She let out a contented sigh, as if it wasn't just another tally on the lengthy list of times she had run from vulnerability. Maybe today, silence was a magnanimous force, not an inconsiderate one.
But in that moment, from Harry's perspective, silence had never been more deafening.
It seemed to echo across canyons and mountains of his skull, a pilfering, pitiful exclamation of worry and change. He still didn't know why Petar's name bothered him — and he wasn't sure he wanted to find out. All he knew was that Melody stood beside him, unbothered and beautiful, and every promise he had ever made seemed to taunt him with uncertainty and evanescence.
Yes, in that moment, the silence wasn't magnanimous.
It was Harry's loudest scream.
The end of the lesson in sight, Snape's footsteps cut into the quiet — he strode over to Neville, who was cowering by his cauldron.
"Everyone gather 'round," said the Potions Master, his black eyes glittering, "and watch what happens to Longbottom's toad. If he has managed to produce a Shrinking Solution, it will shrink to a tadpole. If, as I don't doubt, he has done it wrong, his toad is likely to be poisoned."

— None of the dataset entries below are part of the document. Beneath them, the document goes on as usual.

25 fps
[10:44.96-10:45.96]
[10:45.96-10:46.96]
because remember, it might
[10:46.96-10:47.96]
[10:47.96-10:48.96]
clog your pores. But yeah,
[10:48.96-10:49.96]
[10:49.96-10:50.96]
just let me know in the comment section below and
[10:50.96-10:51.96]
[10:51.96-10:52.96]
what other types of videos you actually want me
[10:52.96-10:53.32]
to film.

The Gryffindors watched fearfully, whilst the Slytherins looked excited. Snape picked up Trevor the toad in his left hand and dipped a small spoon into Neville's potion. He trickled a few drops down Trevor's throat. There was a moment of hushed silence, in which Trevor gulped; then there was a small pop, and Trevor the tadpole was wriggling in Snape's palm.
The Gryffindors burst into applause, and Harry forced a small smile — at least something could get his mind off of the mysterious entropy that was Petar.

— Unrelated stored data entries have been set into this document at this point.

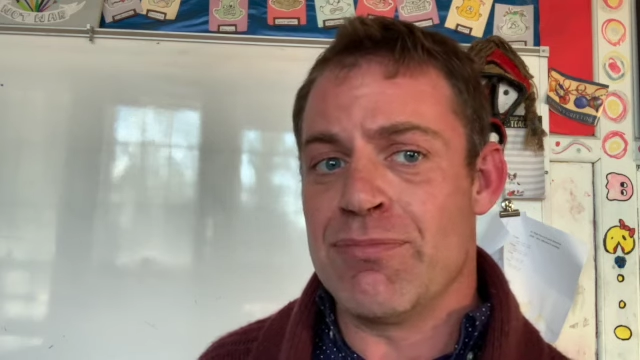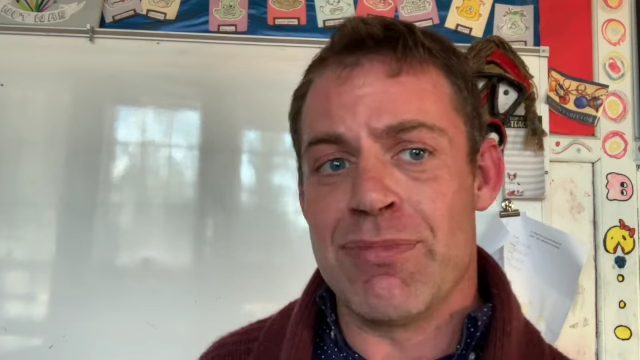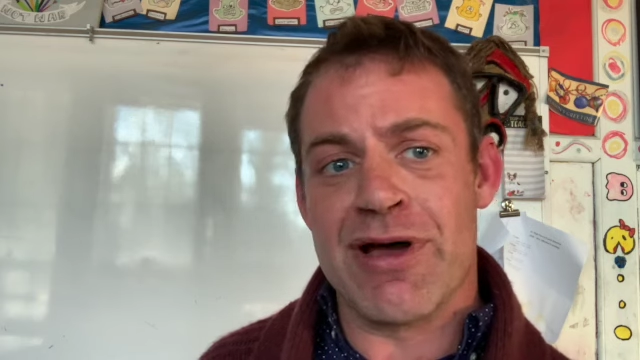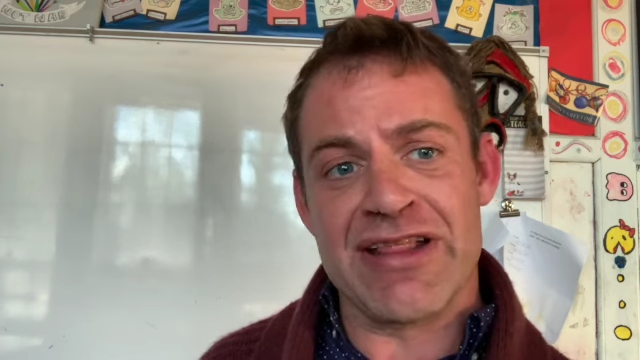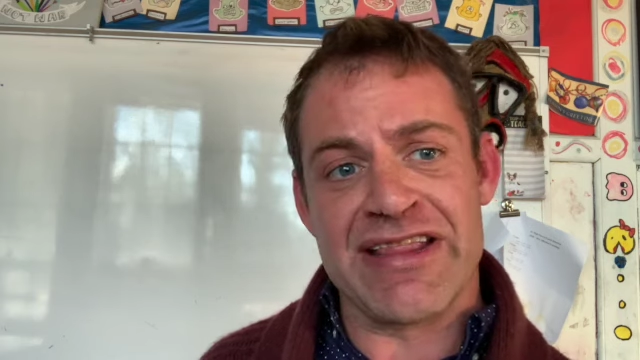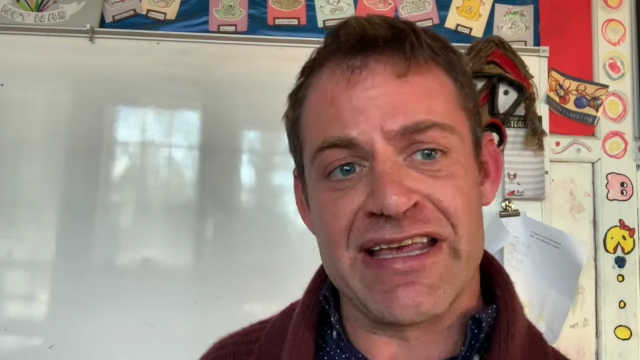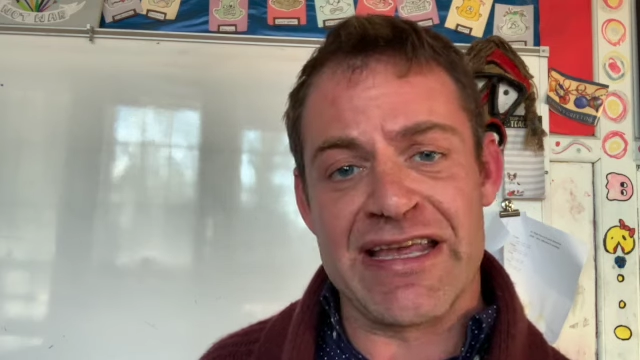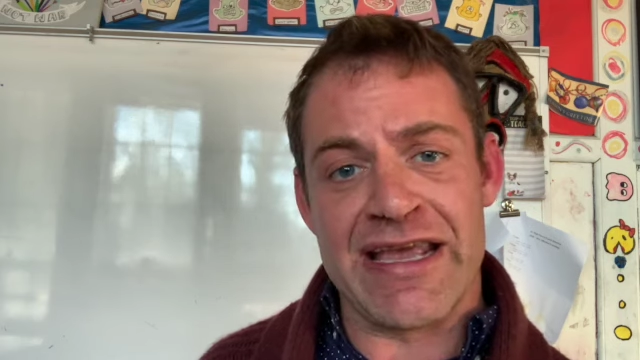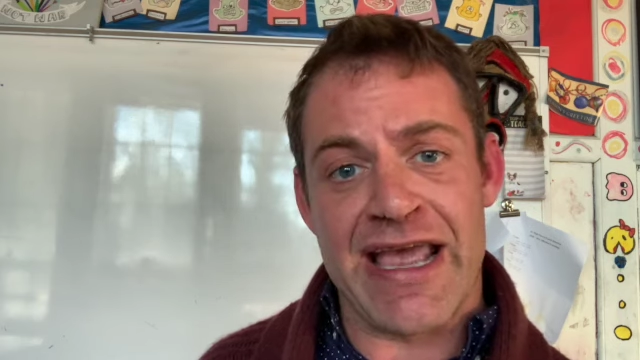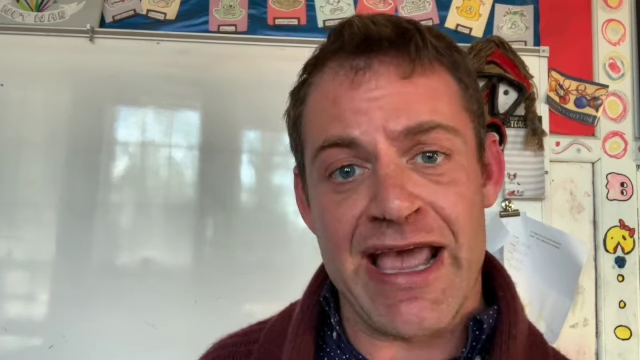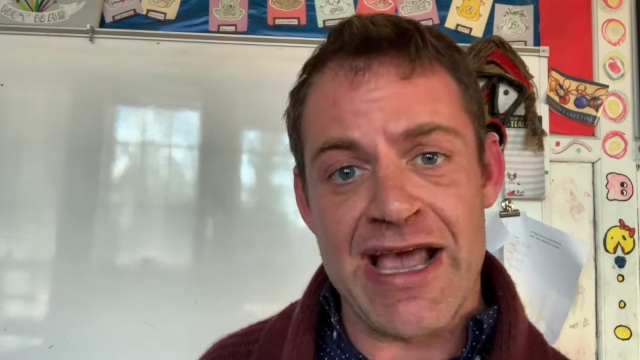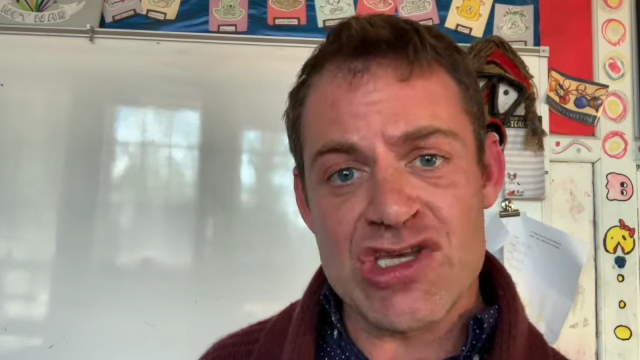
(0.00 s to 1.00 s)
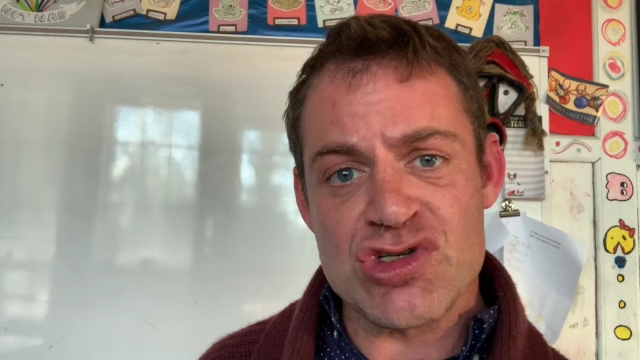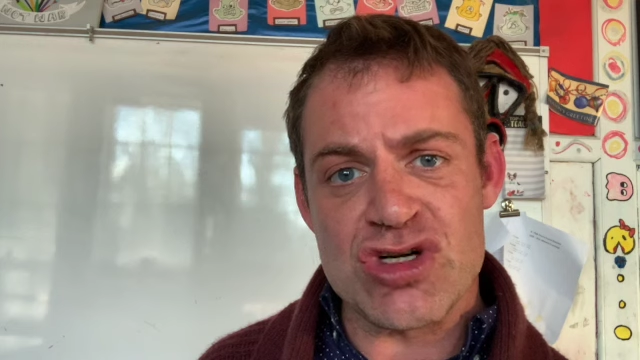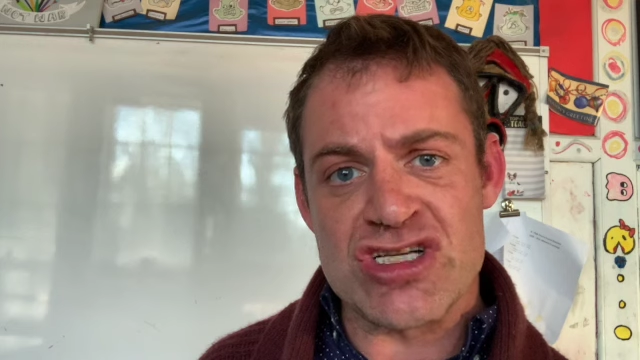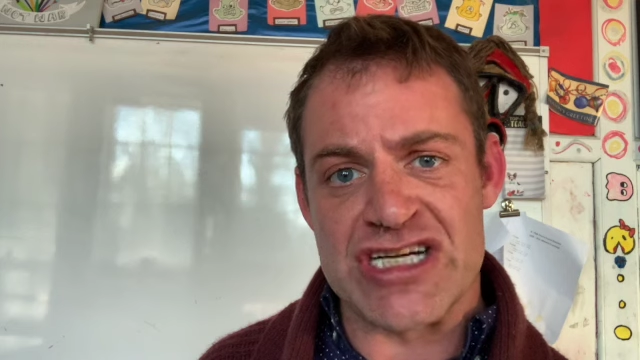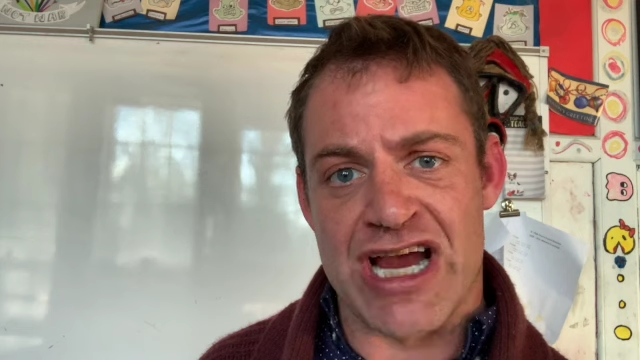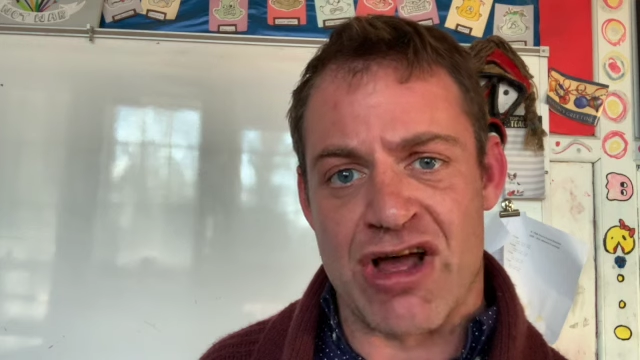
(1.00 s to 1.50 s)
But the
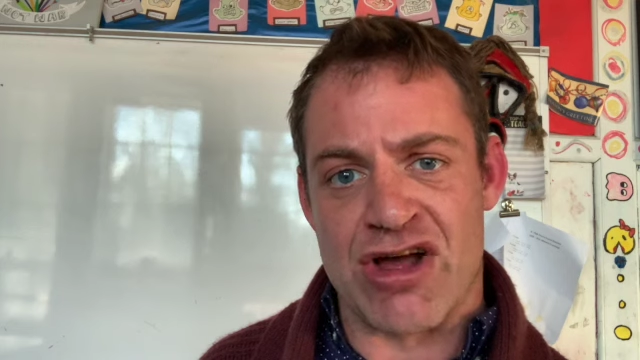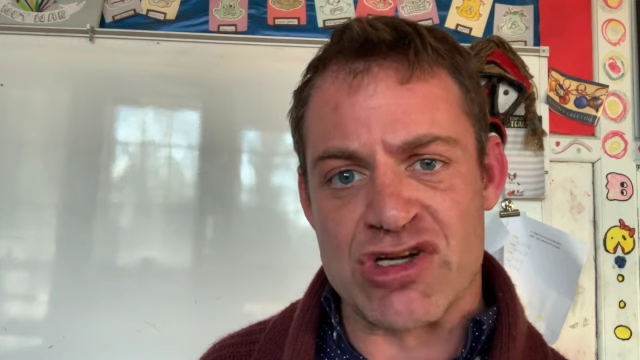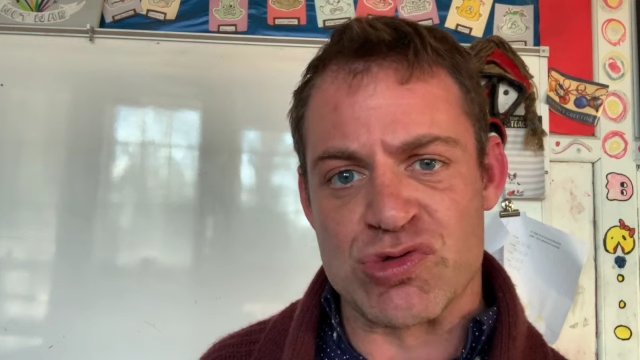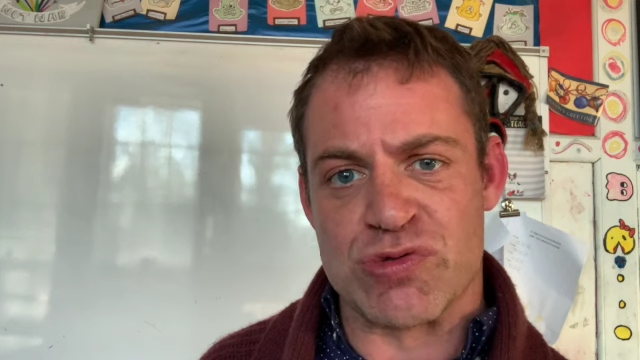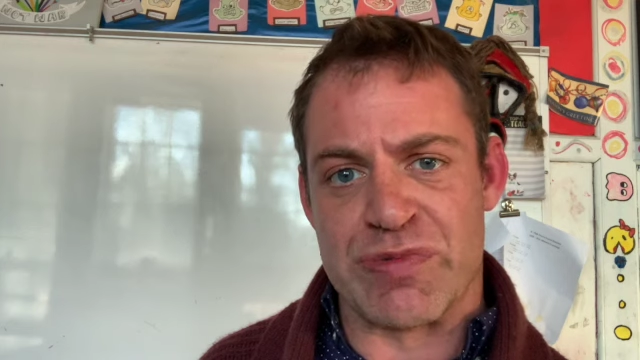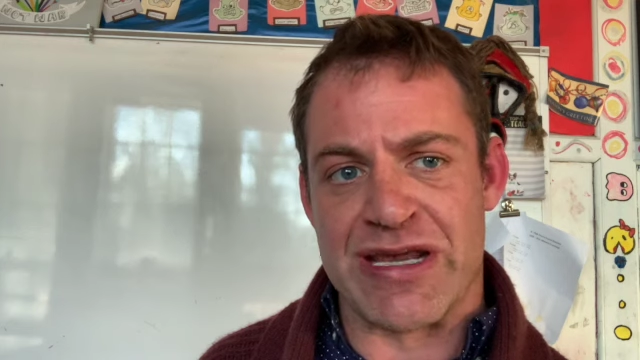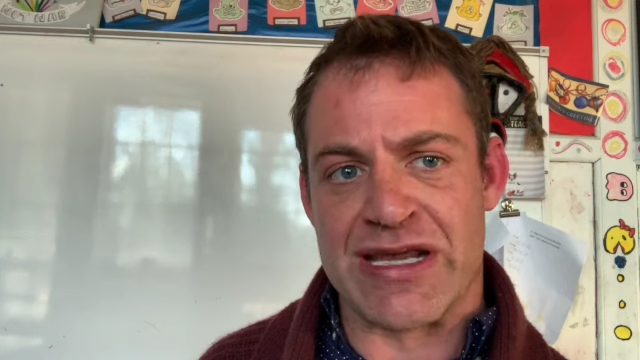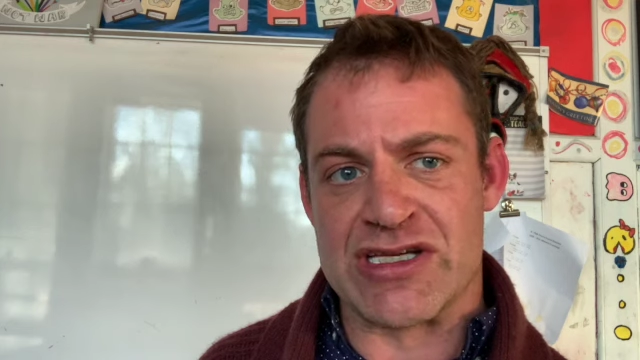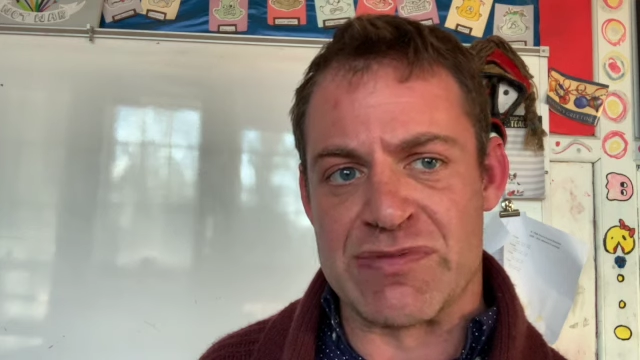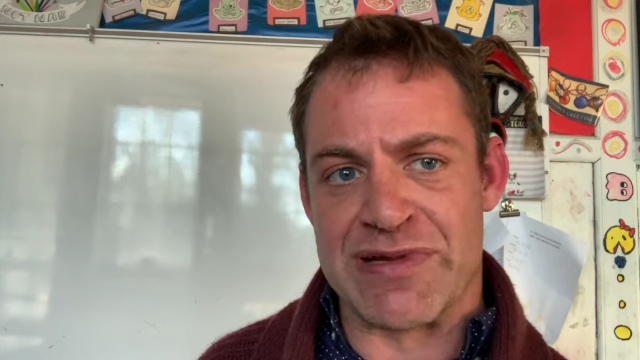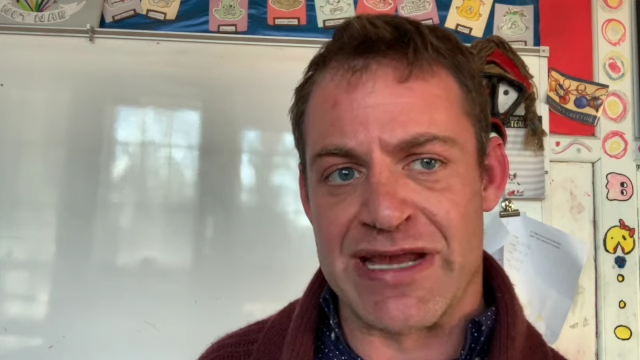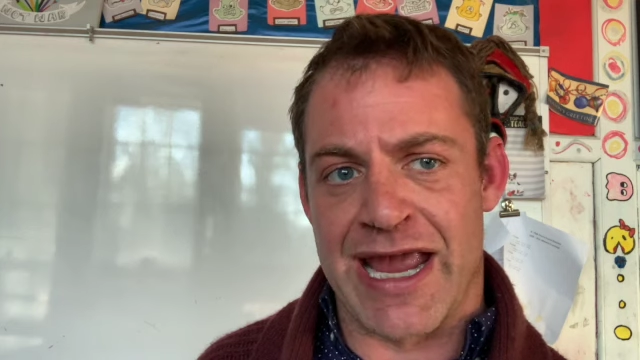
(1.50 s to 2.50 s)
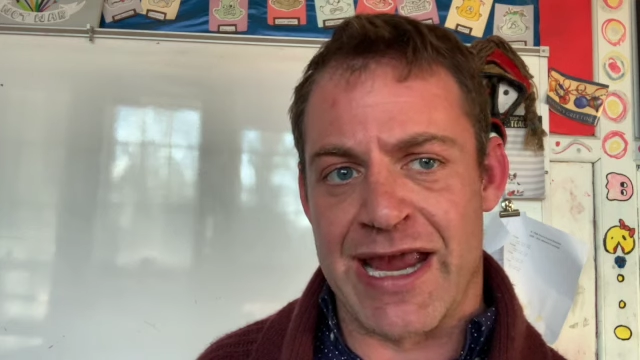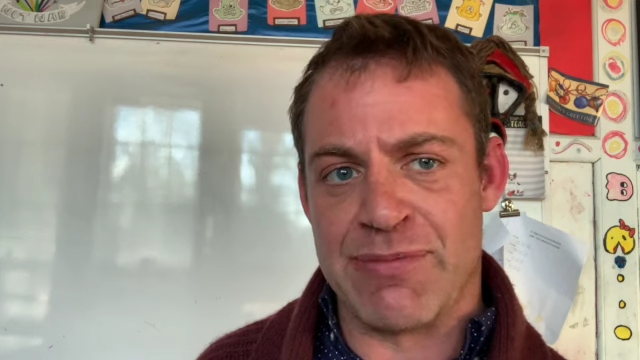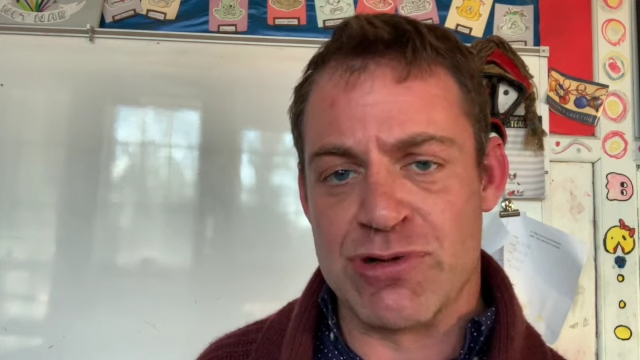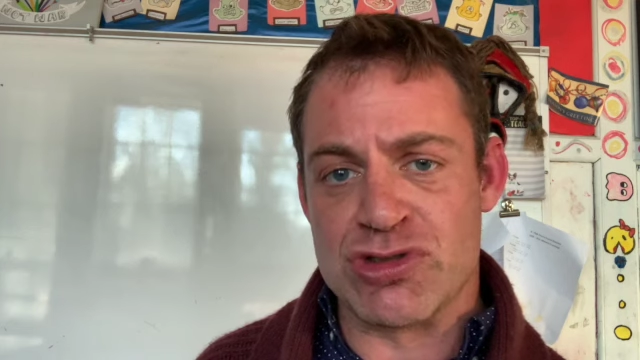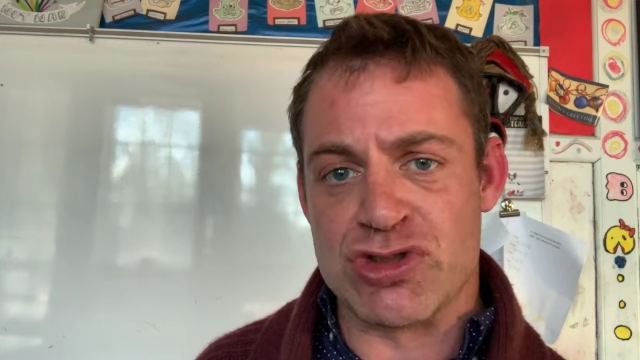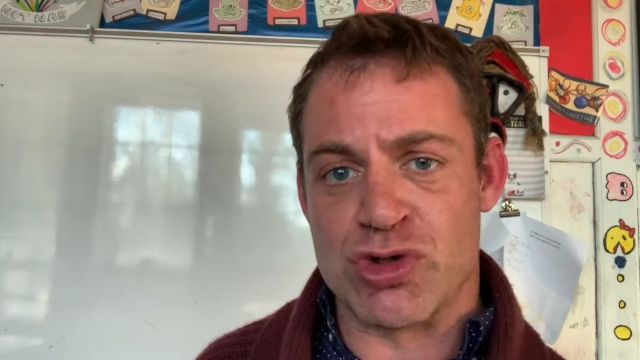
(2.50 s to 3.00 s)
extra challenge would be to be
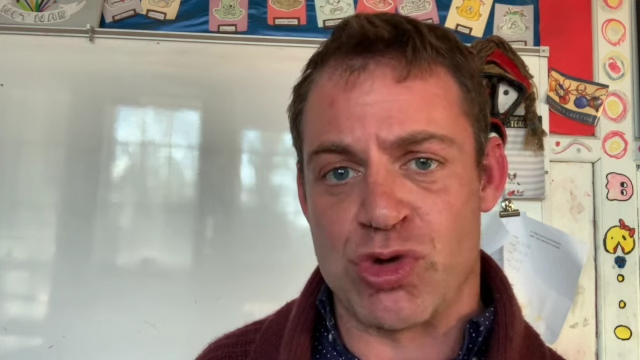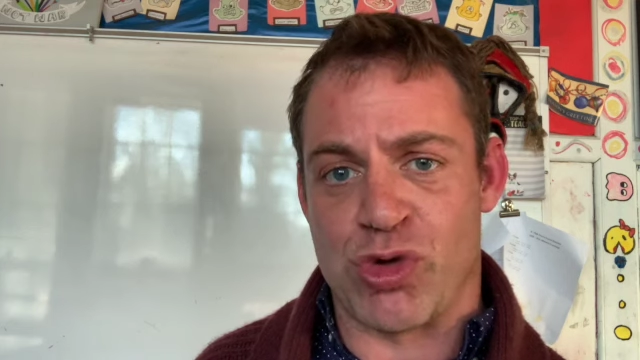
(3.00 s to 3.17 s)
able to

Snape, looking sour, pulled a small bottle from the pocket of his robe, poured a few drops on top of Trevor, and he reappeared suddenly, fully grown.
"Five points from Gryffindor," said Snape, which wiped the smiles from every face, including Harry's. "Miss Granger, you clearly helped him. Class dismissed."
By the time they reached the staircase leading up to the entrance hall, Ron seemed to have forgotten about Petar too: now, he could seethe about the bitter end of class.
"Five points from Gryffindor because the potion was all right! Why didn't you lie, Hermione? You should've said Neville did it all by himself!"
Hermione didn't answer.
Ron looked around. "Where is she?"
Harry and Melody, a couple steps behind him, turned too. They were at the top of the steps now, watching the rest of the class pass them, heading for the Great Hall and lunch.
"She was right behind us," said Melody, befuddled. "She couldn't have gone far—"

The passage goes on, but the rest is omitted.